** DATA EXCERPTS follows **

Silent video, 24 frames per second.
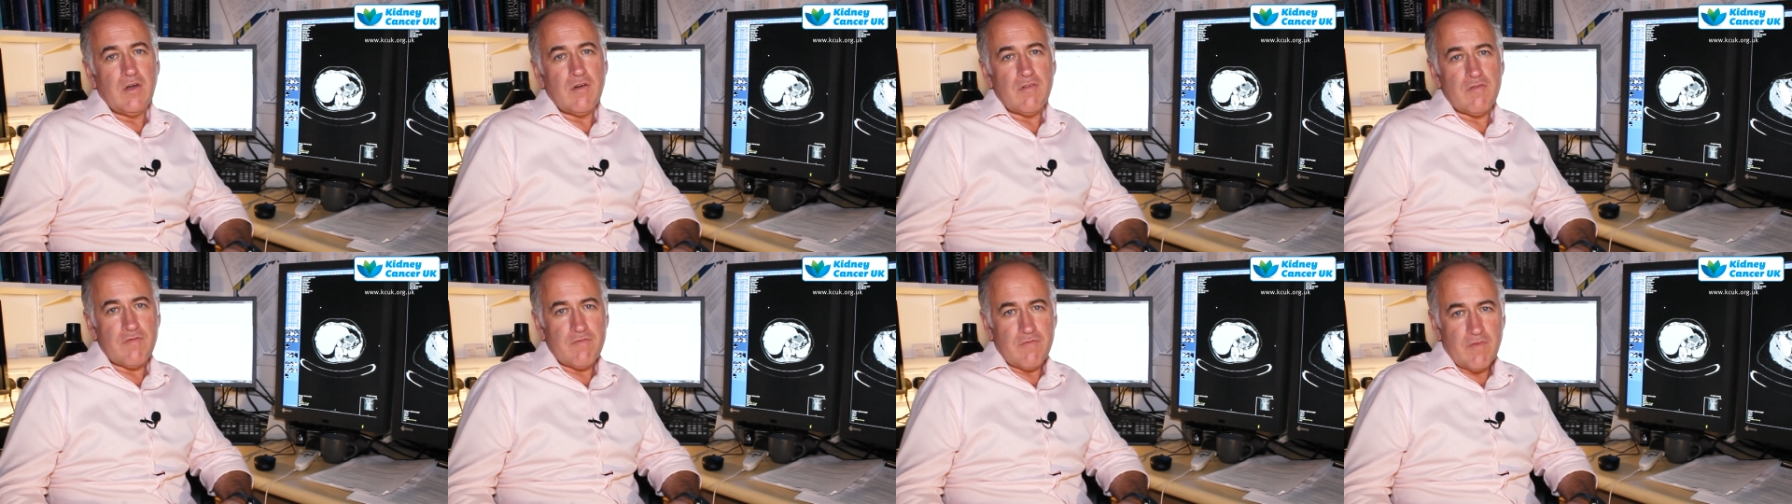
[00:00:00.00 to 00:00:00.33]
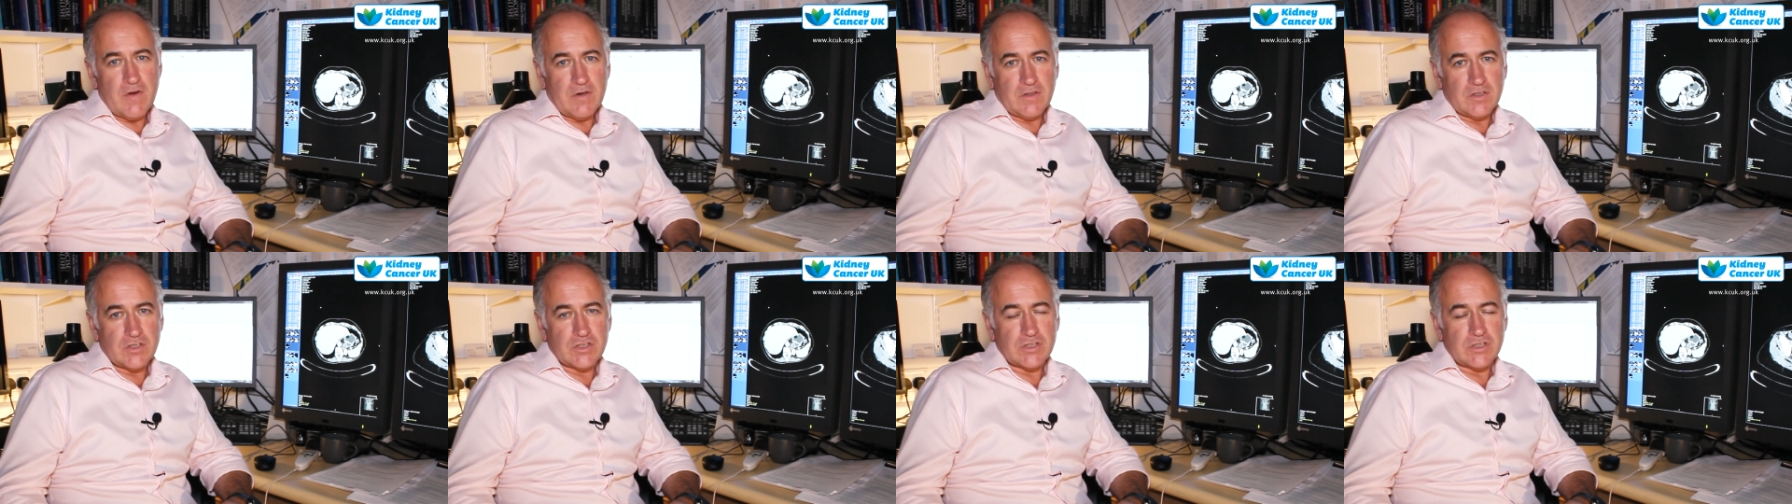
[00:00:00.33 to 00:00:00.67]

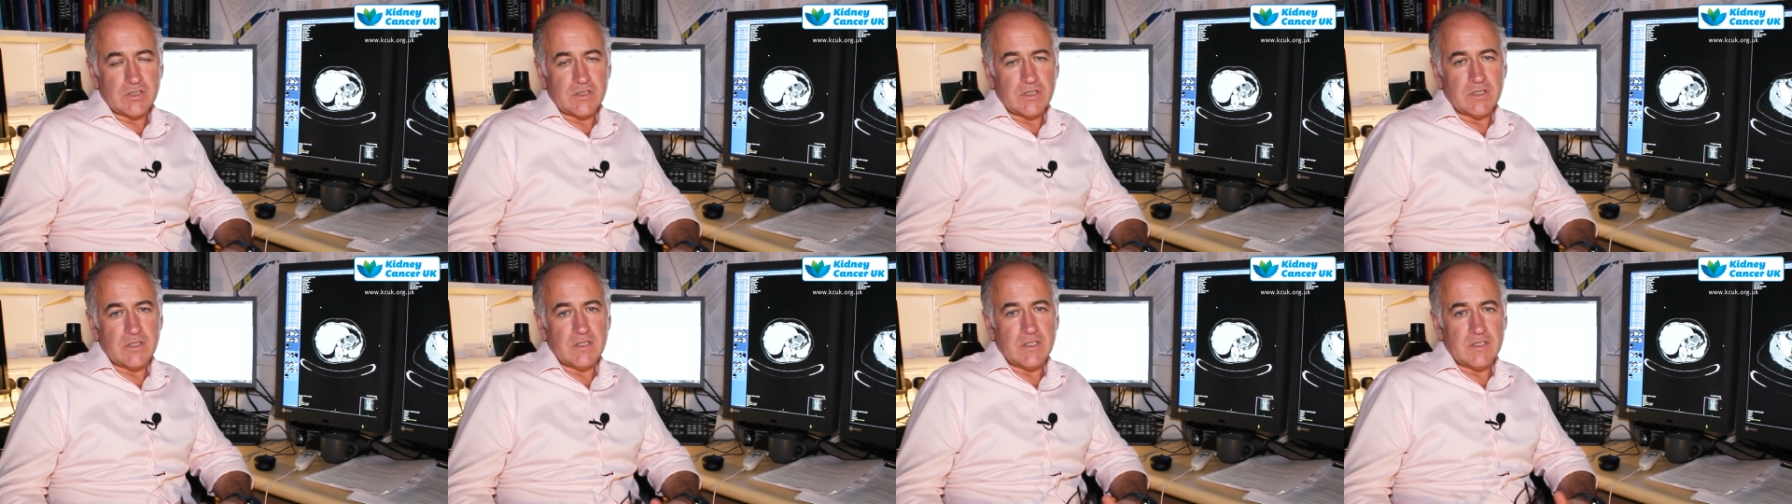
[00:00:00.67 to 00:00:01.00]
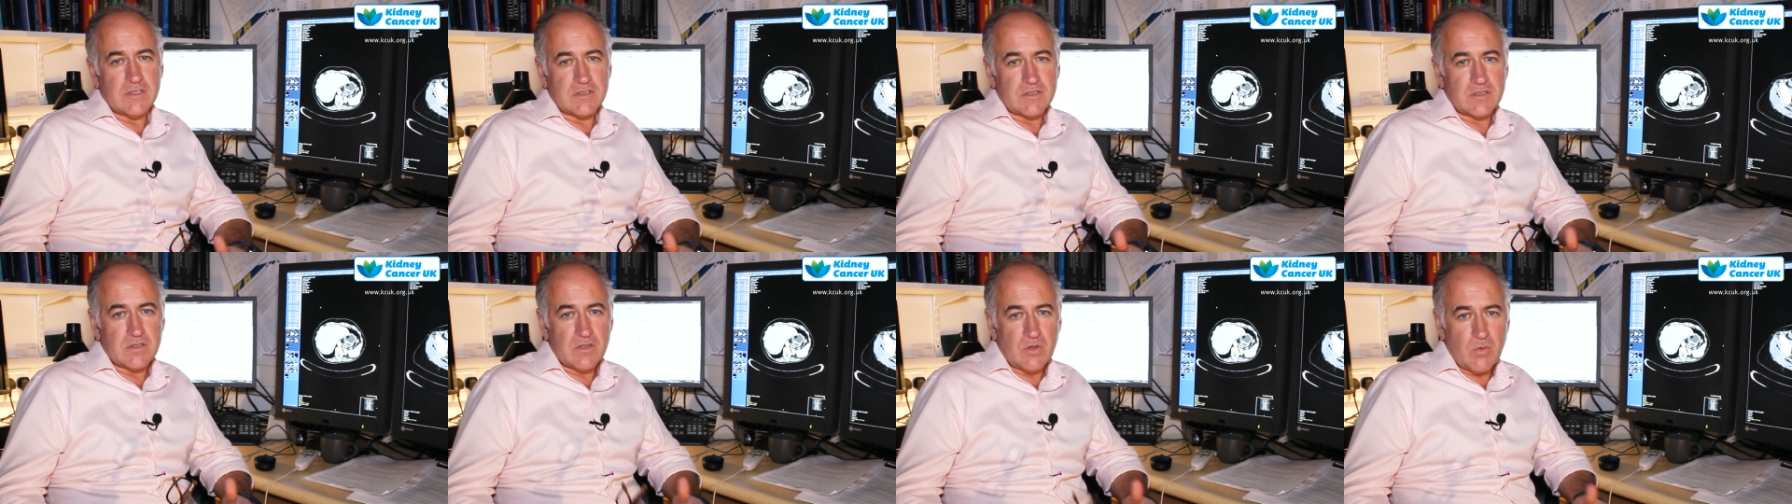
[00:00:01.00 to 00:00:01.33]
function
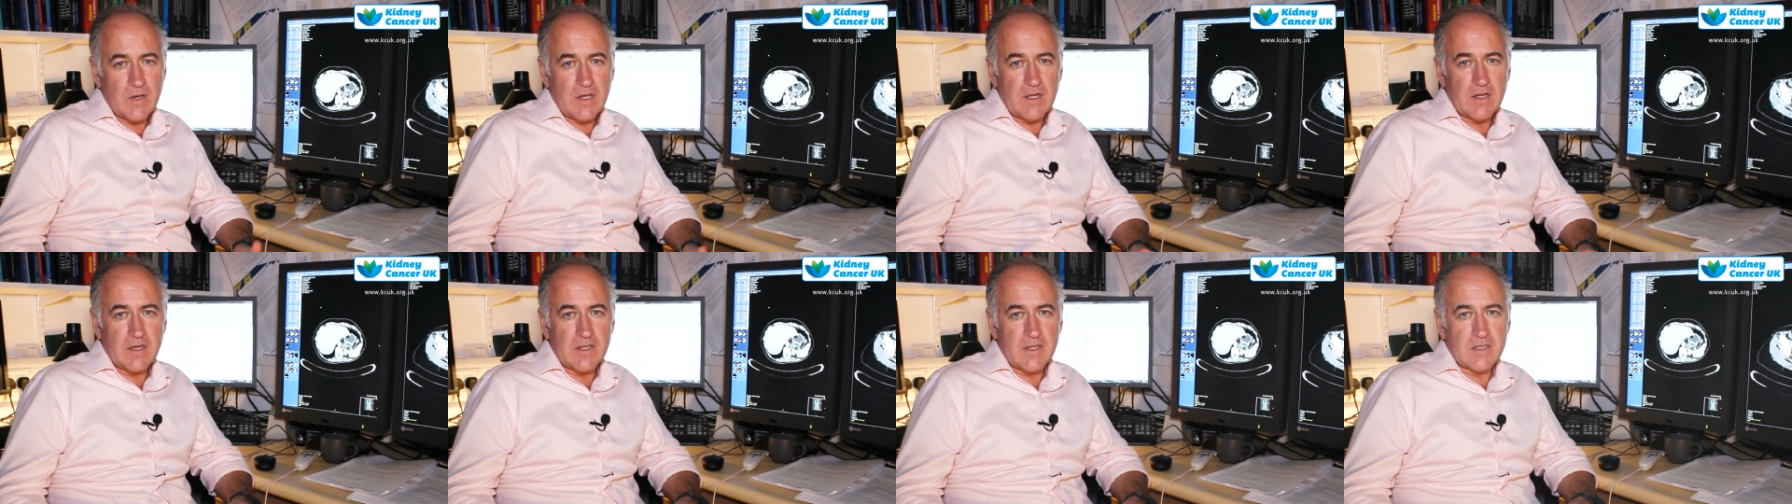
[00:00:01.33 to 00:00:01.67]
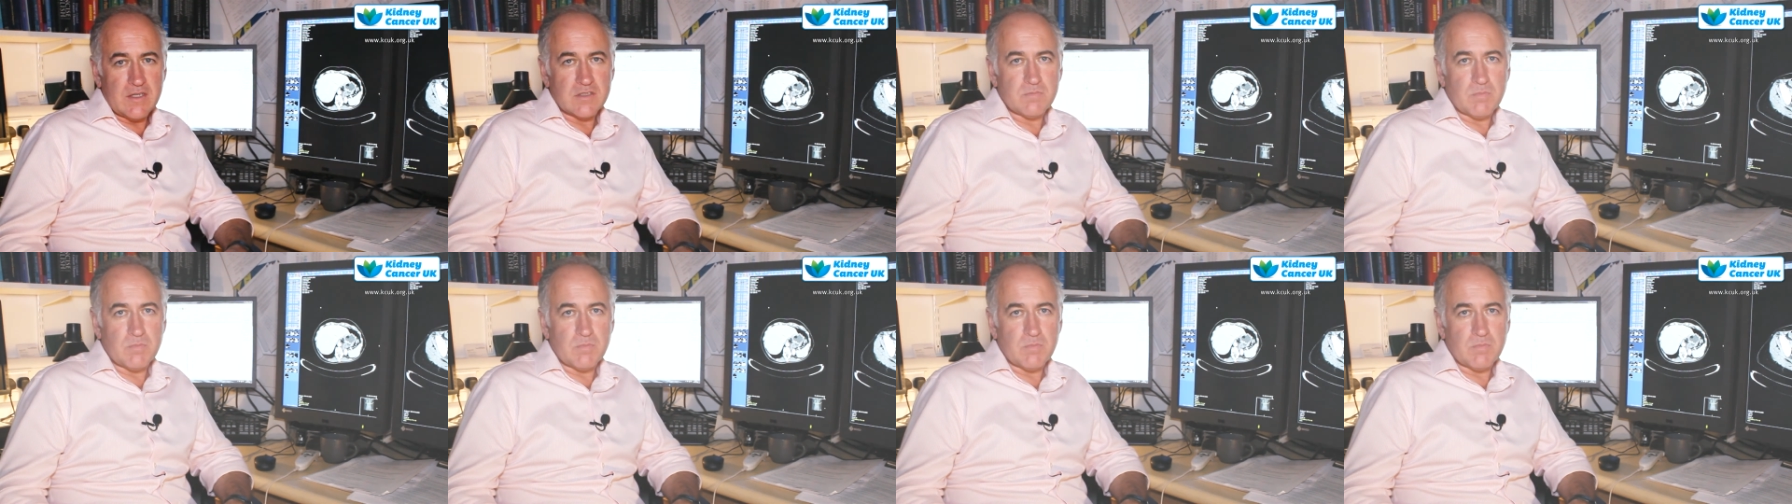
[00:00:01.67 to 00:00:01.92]
as quickly as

** End of DATA EXCERPTS **

• [EXERCISE DIRECTIONS] Please retype the lines from the one that contains "[00:00:00.67 to 00:00:01.00]" through the final line of the data, both included, without any pictures.

• [SOLUTION TO THE PROBLEM]
[00:00:00.67 to 00:00:01.00]
[00:00:01.00 to 00:00:01.33]
function
[00:00:01.33 to 00:00:01.67]
[00:00:01.67 to 00:00:01.92]
as quickly as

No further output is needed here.